## Problem
Could you retype the entries below exactly, omitting every picture?

---

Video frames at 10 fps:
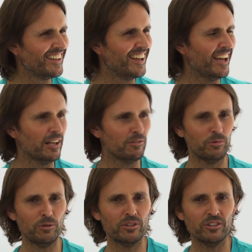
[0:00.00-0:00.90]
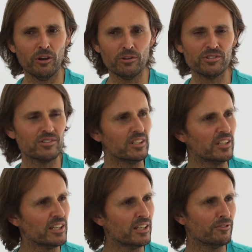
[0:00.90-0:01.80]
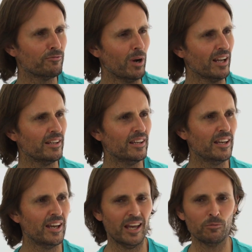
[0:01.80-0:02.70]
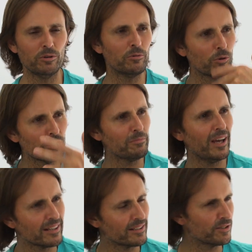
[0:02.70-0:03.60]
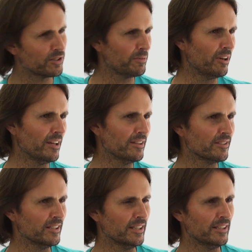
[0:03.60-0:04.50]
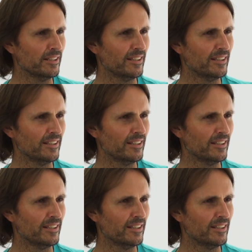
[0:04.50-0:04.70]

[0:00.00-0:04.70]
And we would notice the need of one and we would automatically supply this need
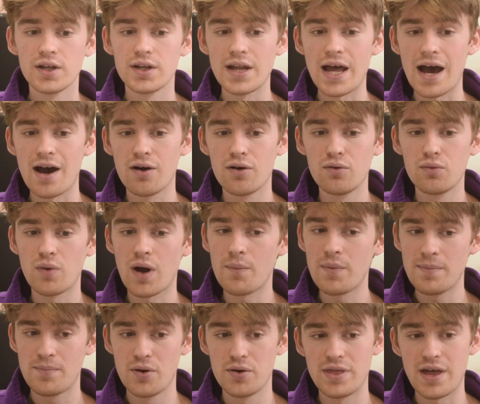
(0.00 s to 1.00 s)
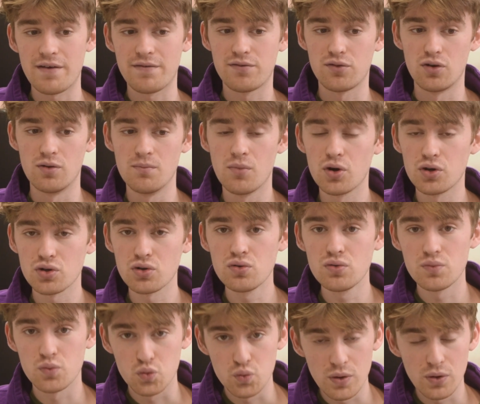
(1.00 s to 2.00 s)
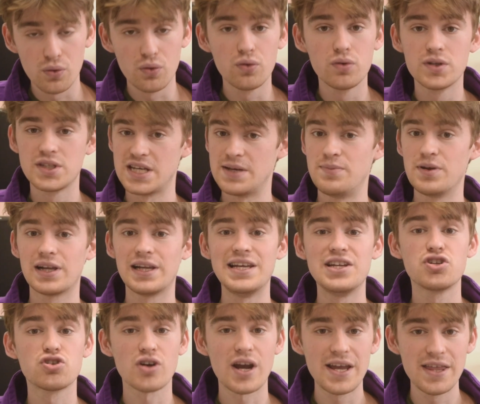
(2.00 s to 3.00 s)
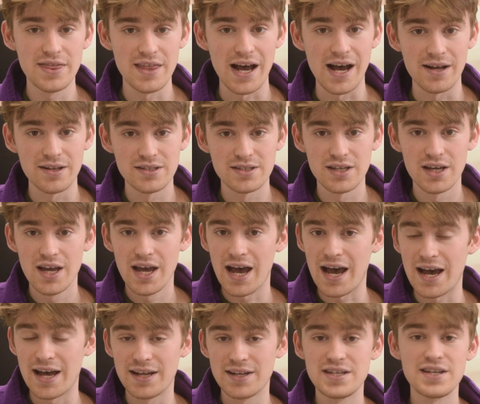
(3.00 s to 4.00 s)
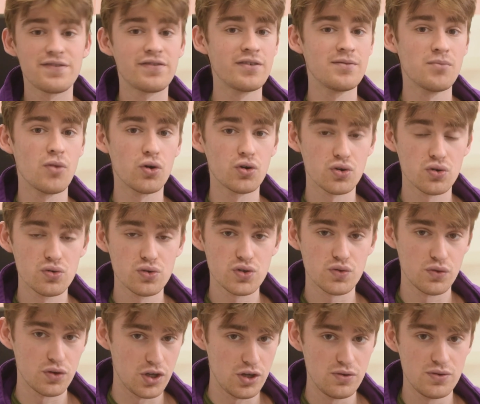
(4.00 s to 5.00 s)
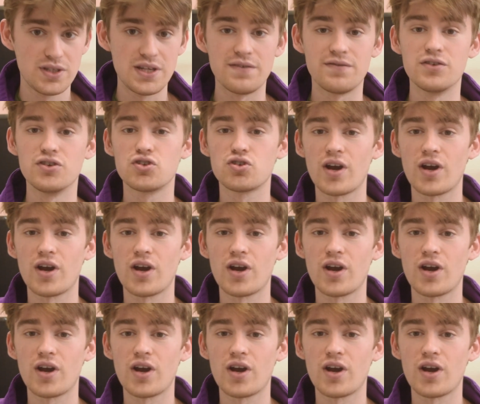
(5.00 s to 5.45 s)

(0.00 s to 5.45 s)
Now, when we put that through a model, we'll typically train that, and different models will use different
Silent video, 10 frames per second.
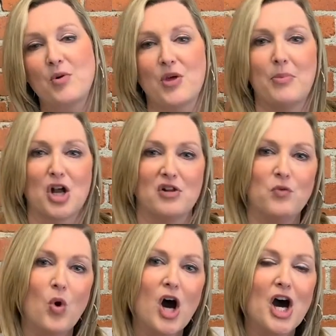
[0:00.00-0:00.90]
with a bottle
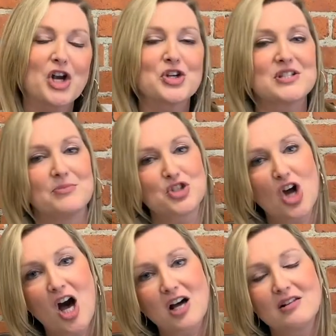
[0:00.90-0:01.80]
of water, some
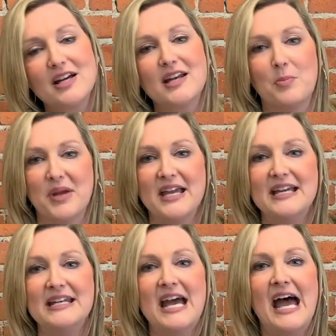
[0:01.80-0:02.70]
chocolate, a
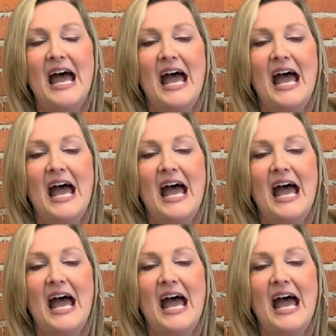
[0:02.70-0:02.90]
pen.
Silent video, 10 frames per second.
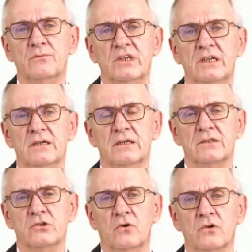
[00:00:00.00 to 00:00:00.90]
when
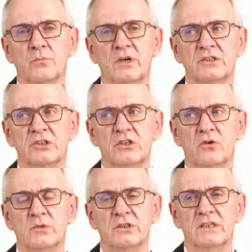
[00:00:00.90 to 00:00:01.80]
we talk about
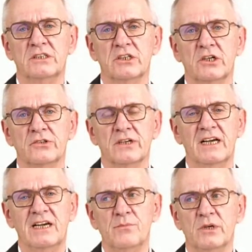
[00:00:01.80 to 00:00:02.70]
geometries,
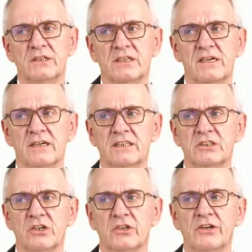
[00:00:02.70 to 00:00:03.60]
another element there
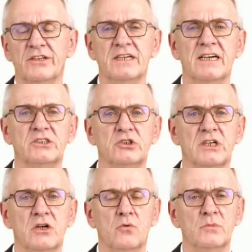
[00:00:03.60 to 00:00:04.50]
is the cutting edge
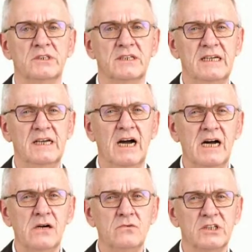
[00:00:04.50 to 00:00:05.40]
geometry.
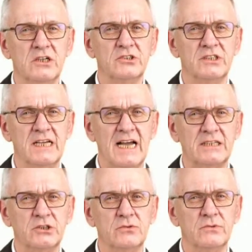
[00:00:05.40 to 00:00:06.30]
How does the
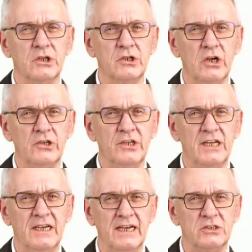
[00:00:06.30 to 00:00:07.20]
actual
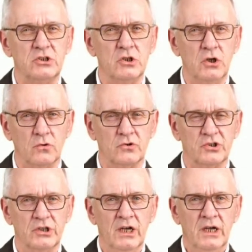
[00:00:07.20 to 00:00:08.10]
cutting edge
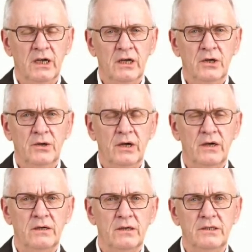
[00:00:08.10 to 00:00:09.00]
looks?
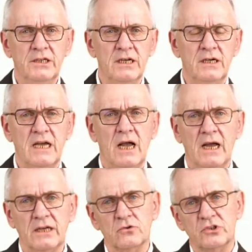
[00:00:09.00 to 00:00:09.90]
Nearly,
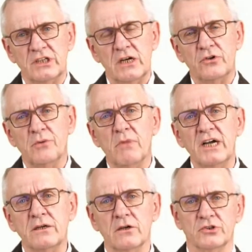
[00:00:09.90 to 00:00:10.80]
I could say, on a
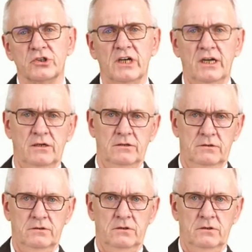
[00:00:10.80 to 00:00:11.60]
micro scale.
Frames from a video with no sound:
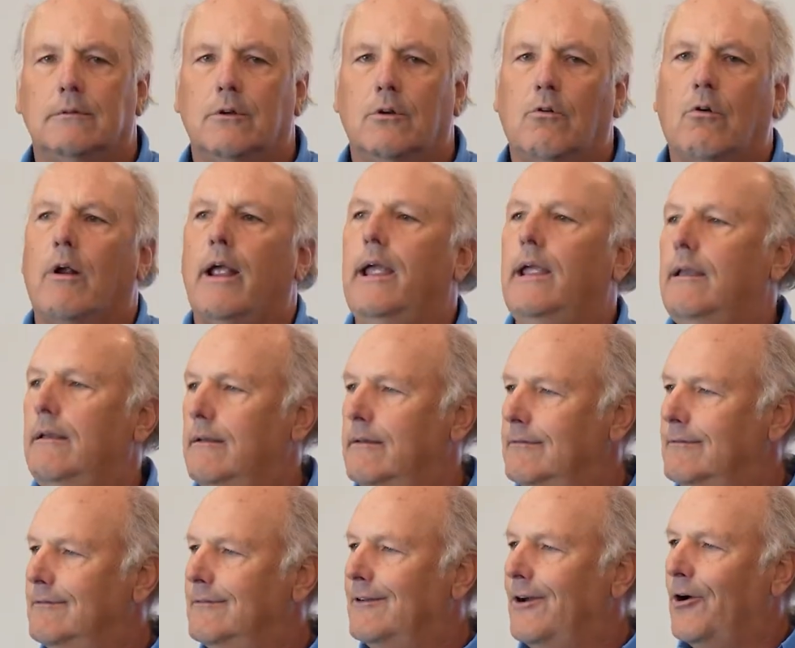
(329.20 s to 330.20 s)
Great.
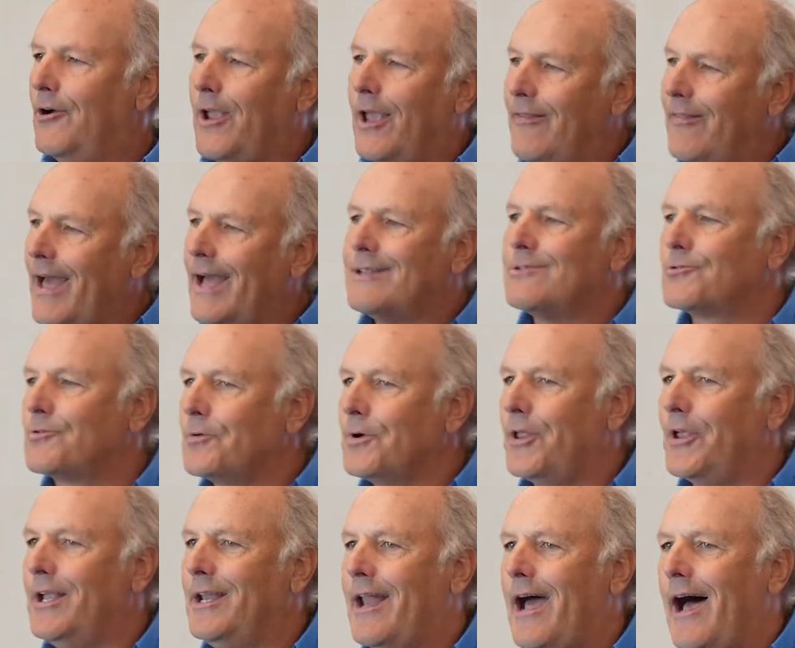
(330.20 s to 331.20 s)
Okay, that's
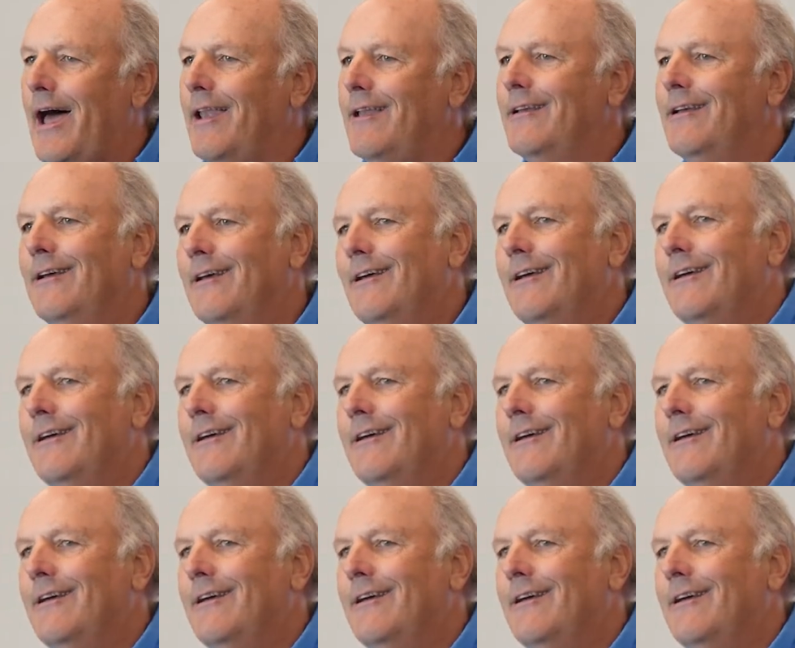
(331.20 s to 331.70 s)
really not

---

## Written reply
Video frames at 10 fps:
[0:00.00-0:00.90]
[0:00.90-0:01.80]
[0:01.80-0:02.70]
[0:02.70-0:03.60]
[0:03.60-0:04.50]
[0:04.50-0:04.70]

[0:00.00-0:04.70]
And we would notice the need of one and we would automatically supply this need
(0.00 s to 1.00 s)
(1.00 s to 2.00 s)
(2.00 s to 3.00 s)
(3.00 s to 4.00 s)
(4.00 s to 5.00 s)
(5.00 s to 5.45 s)

(0.00 s to 5.45 s)
Now, when we put that through a model, we'll typically train that, and different models will use different
Silent video, 10 frames per second.
[0:00.00-0:00.90]
with a bottle
[0:00.90-0:01.80]
of water, some
[0:01.80-0:02.70]
chocolate, a
[0:02.70-0:02.90]
pen.
Silent video, 10 frames per second.
[00:00:00.00 to 00:00:00.90]
when
[00:00:00.90 to 00:00:01.80]
we talk about
[00:00:01.80 to 00:00:02.70]
geometries,
[00:00:02.70 to 00:00:03.60]
another element there
[00:00:03.60 to 00:00:04.50]
is the cutting edge
[00:00:04.50 to 00:00:05.40]
geometry.
[00:00:05.40 to 00:00:06.30]
How does the
[00:00:06.30 to 00:00:07.20]
actual
[00:00:07.20 to 00:00:08.10]
cutting edge
[00:00:08.10 to 00:00:09.00]
looks?
[00:00:09.00 to 00:00:09.90]
Nearly,
[00:00:09.90 to 00:00:10.80]
I could say, on a
[00:00:10.80 to 00:00:11.60]
micro scale.
Frames from a video with no sound:
(329.20 s to 330.20 s)
Great.
(330.20 s to 331.20 s)
Okay, that's
(331.20 s to 331.70 s)
really not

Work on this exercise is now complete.